## Task brief
Transcribe the records word for word. Leave every picture out.
Segment Start: Information
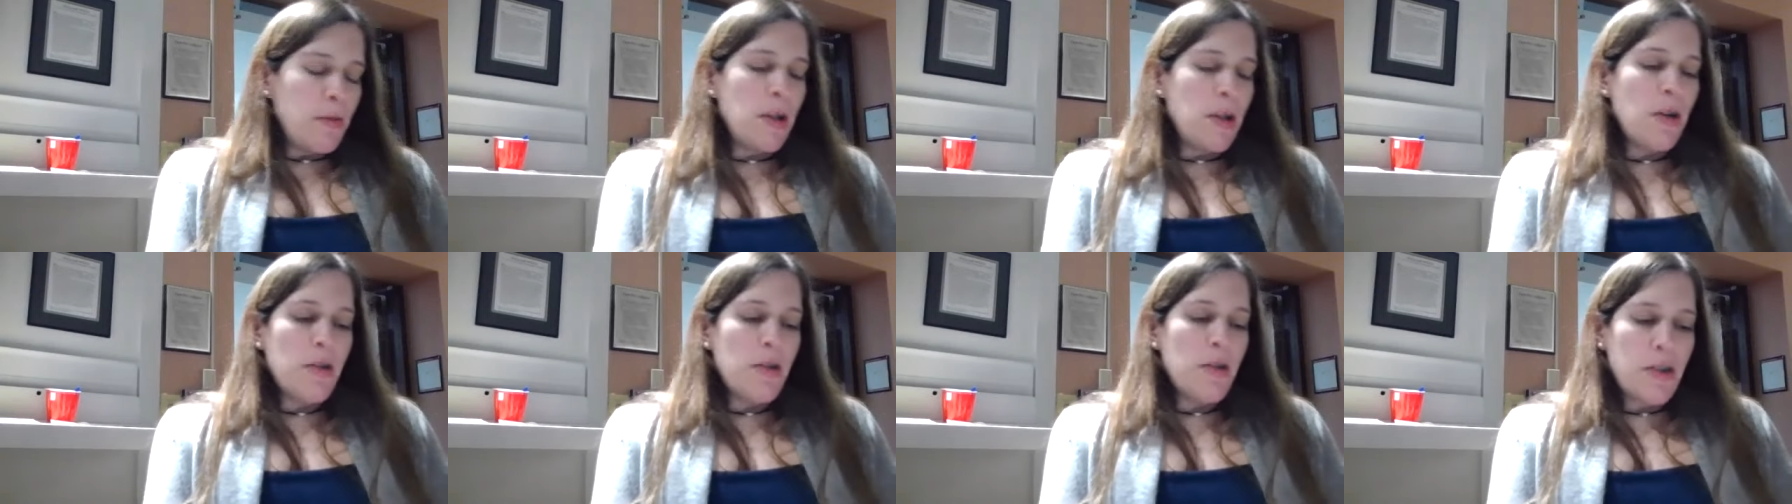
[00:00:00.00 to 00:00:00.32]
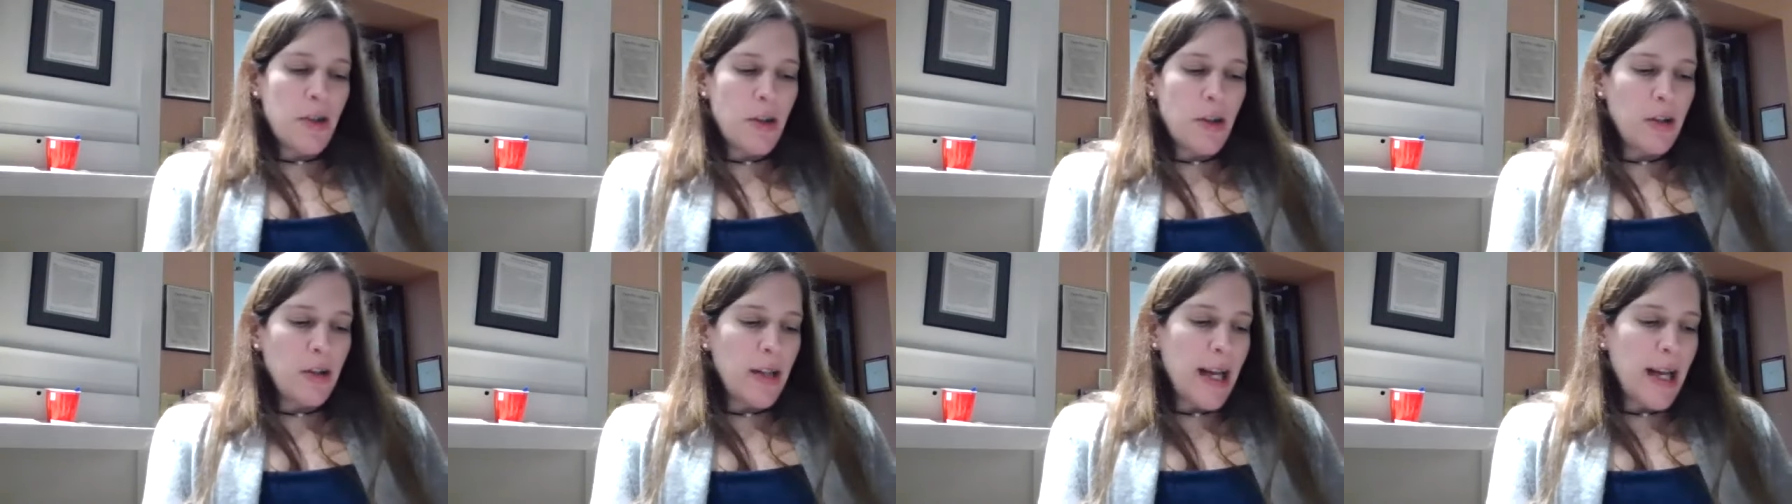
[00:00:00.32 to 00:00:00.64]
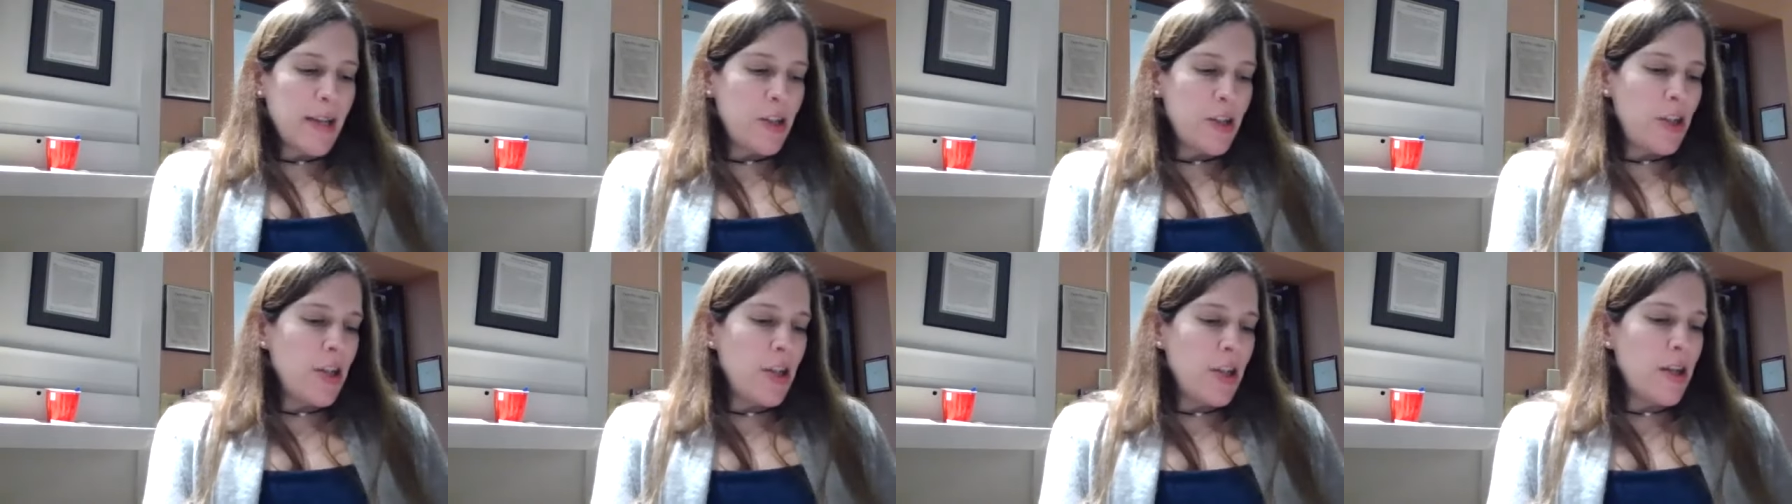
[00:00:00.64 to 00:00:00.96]
We hosted her
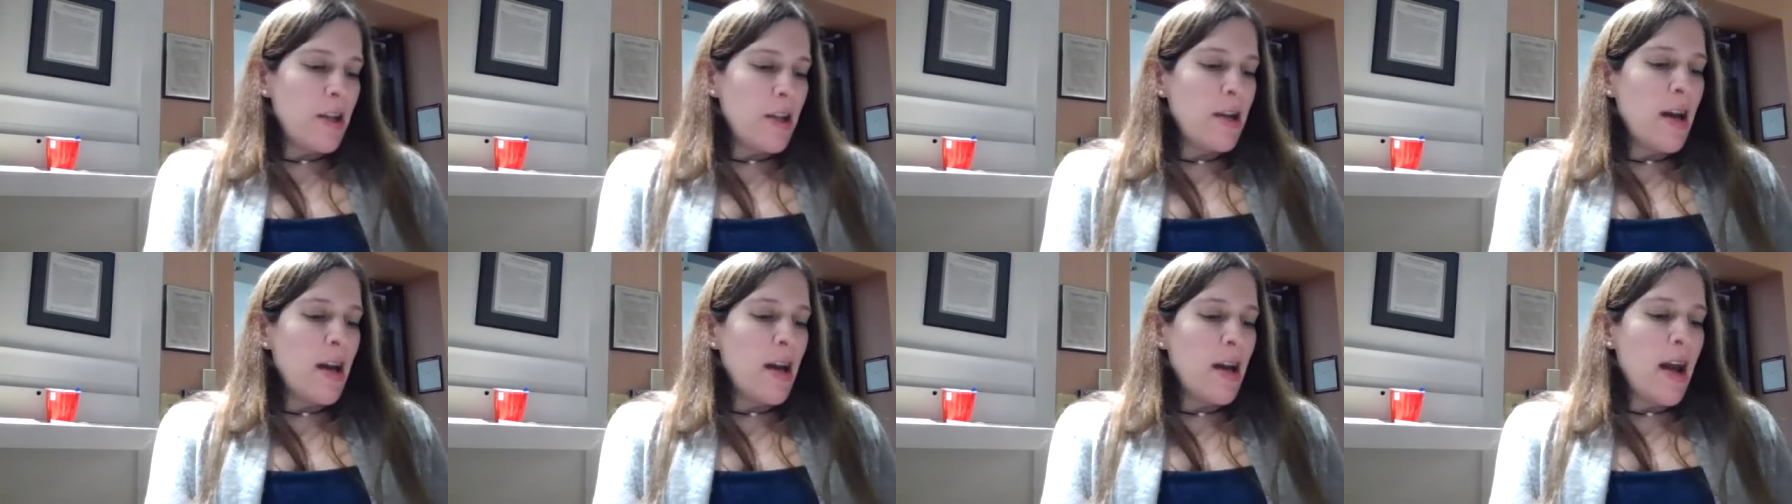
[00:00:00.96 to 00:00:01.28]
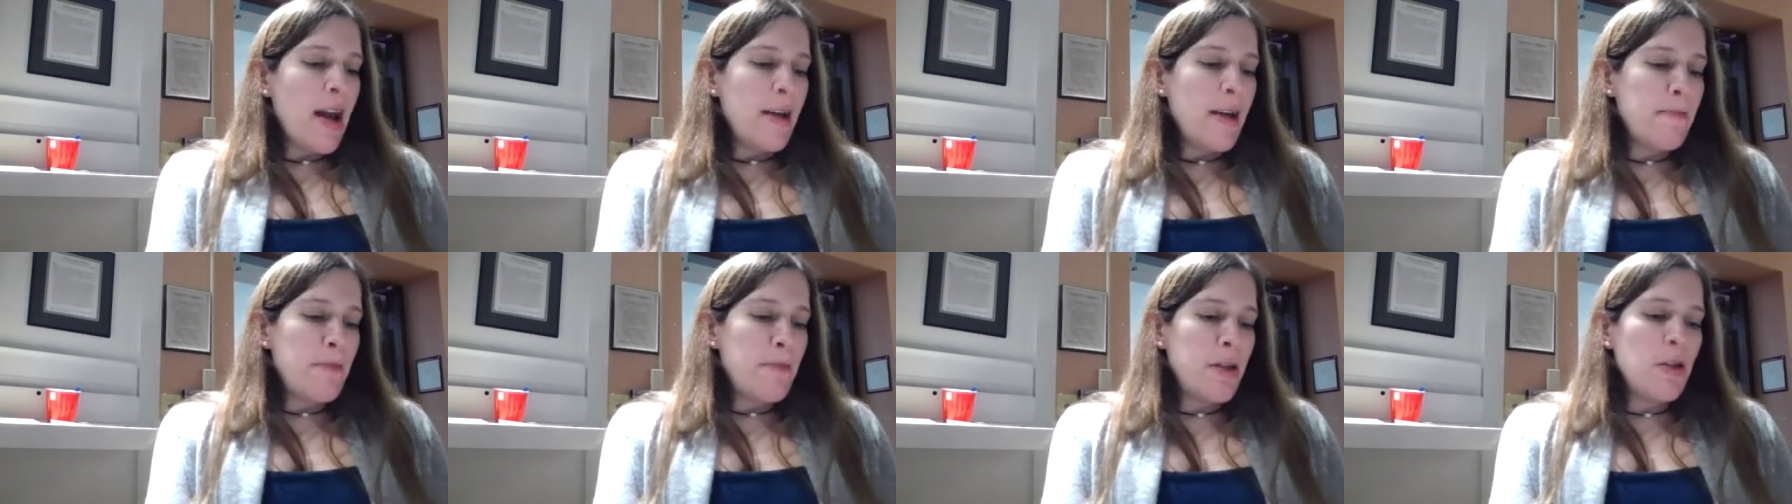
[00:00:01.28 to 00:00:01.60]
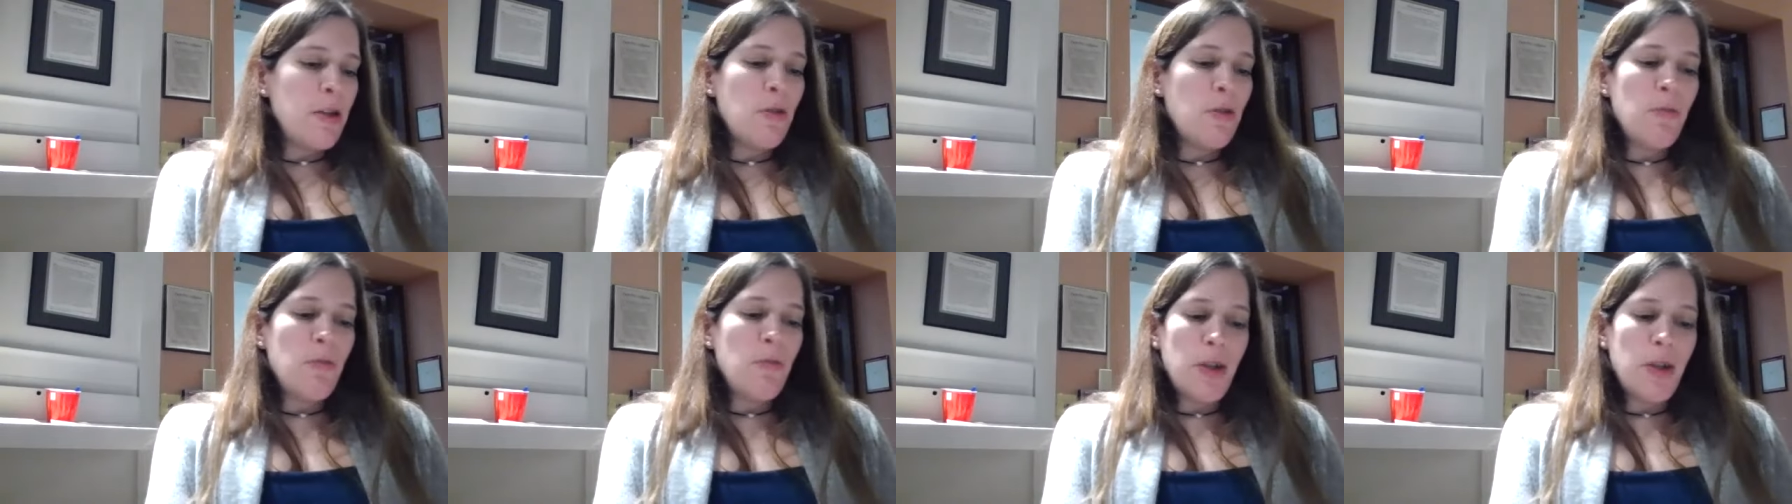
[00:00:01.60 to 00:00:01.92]
last year, and
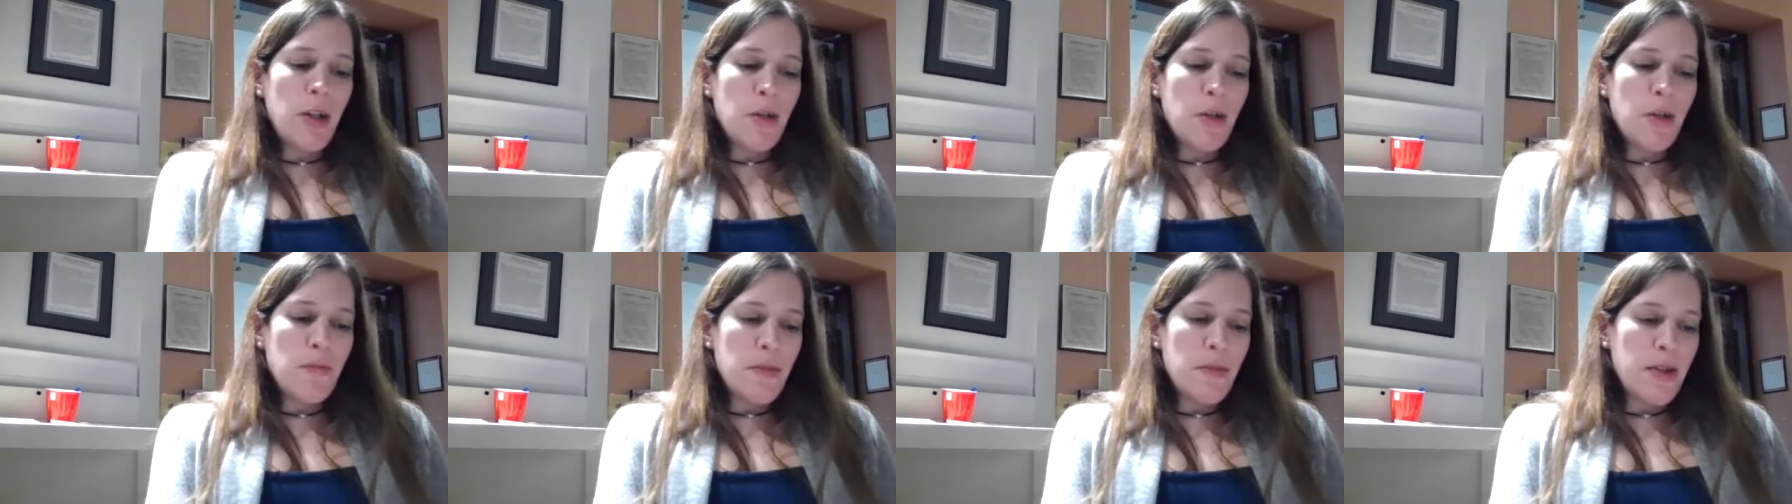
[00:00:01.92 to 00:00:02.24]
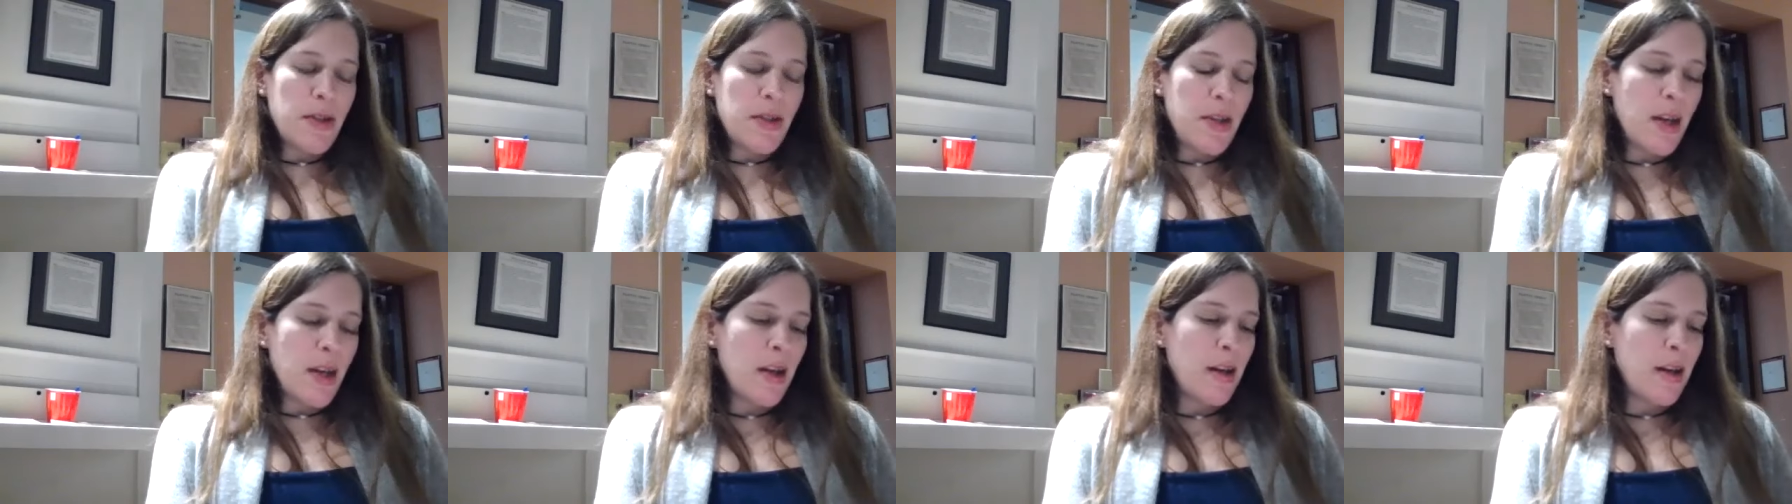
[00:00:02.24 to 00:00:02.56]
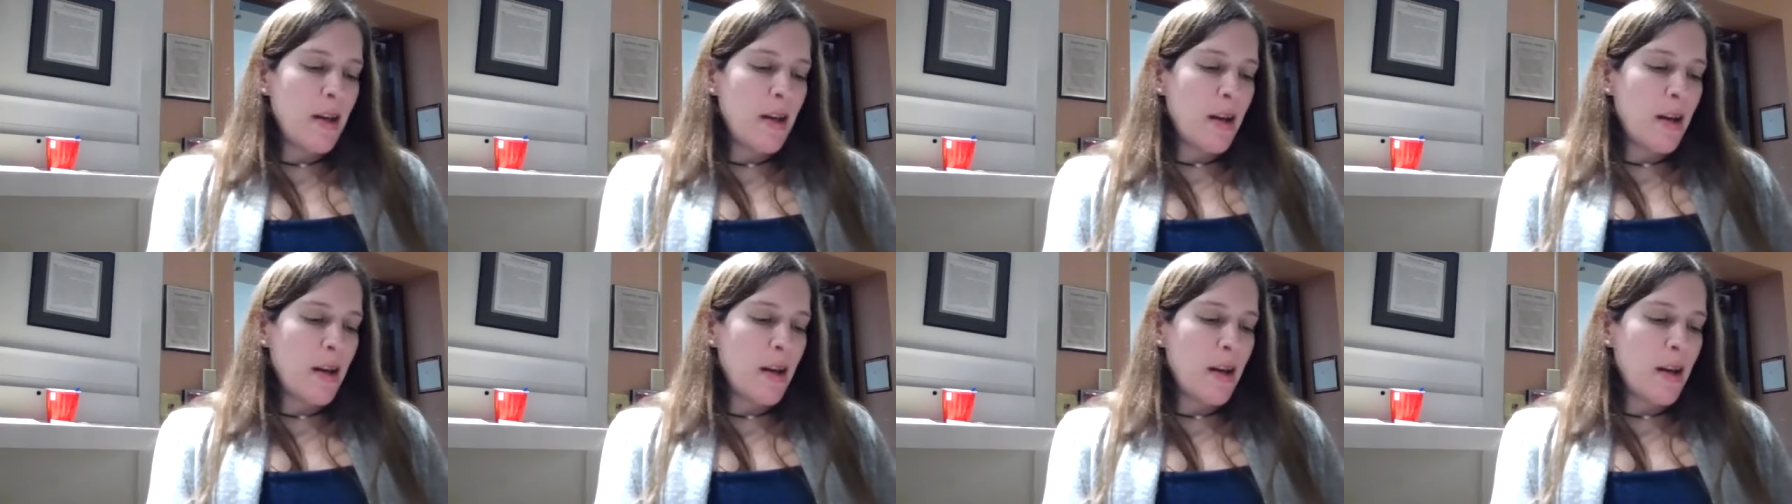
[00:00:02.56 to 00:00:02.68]
Peter Williams,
Segment End: Information
## Output
[00:00:00.00 to 00:00:00.32]
[00:00:00.32 to 00:00:00.64]
[00:00:00.64 to 00:00:00.96]
We hosted her
[00:00:00.96 to 00:00:01.28]
[00:00:01.28 to 00:00:01.60]
[00:00:01.60 to 00:00:01.92]
last year, and
[00:00:01.92 to 00:00:02.24]
[00:00:02.24 to 00:00:02.56]
[00:00:02.56 to 00:00:02.68]
Peter Williams,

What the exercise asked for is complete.